** Records follows **
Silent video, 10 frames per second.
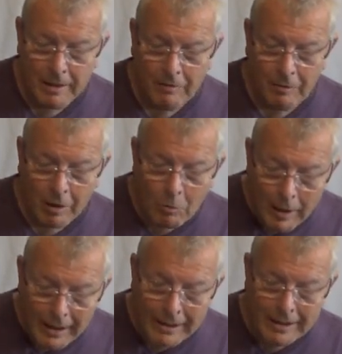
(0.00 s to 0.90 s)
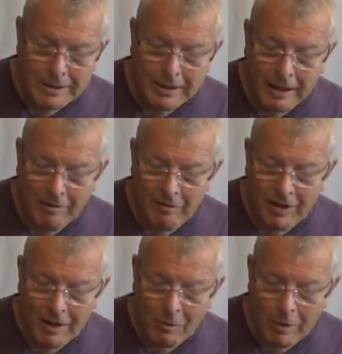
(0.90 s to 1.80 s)
and I've got a willingness to get
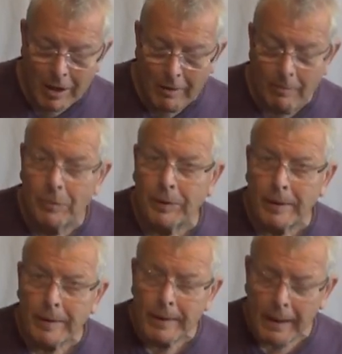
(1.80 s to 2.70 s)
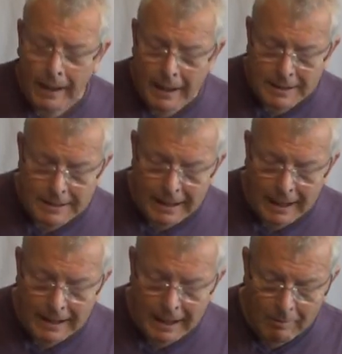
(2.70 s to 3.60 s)
fit and well and
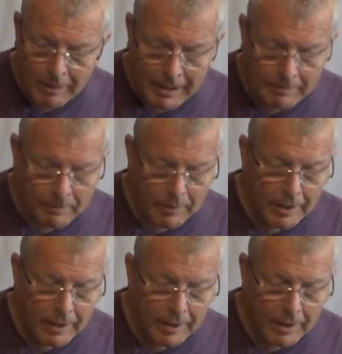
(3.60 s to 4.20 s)
stay that way.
** End of Records **
§ **Exercise instructions**:
An exact copy of the listing is required; return it without any pictures.

§ **Solved problem**:
Silent video, 10 frames per second.
(0.00 s to 0.90 s)
(0.90 s to 1.80 s)
and I've got a willingness to get
(1.80 s to 2.70 s)
(2.70 s to 3.60 s)
fit and well and
(3.60 s to 4.20 s)
stay that way.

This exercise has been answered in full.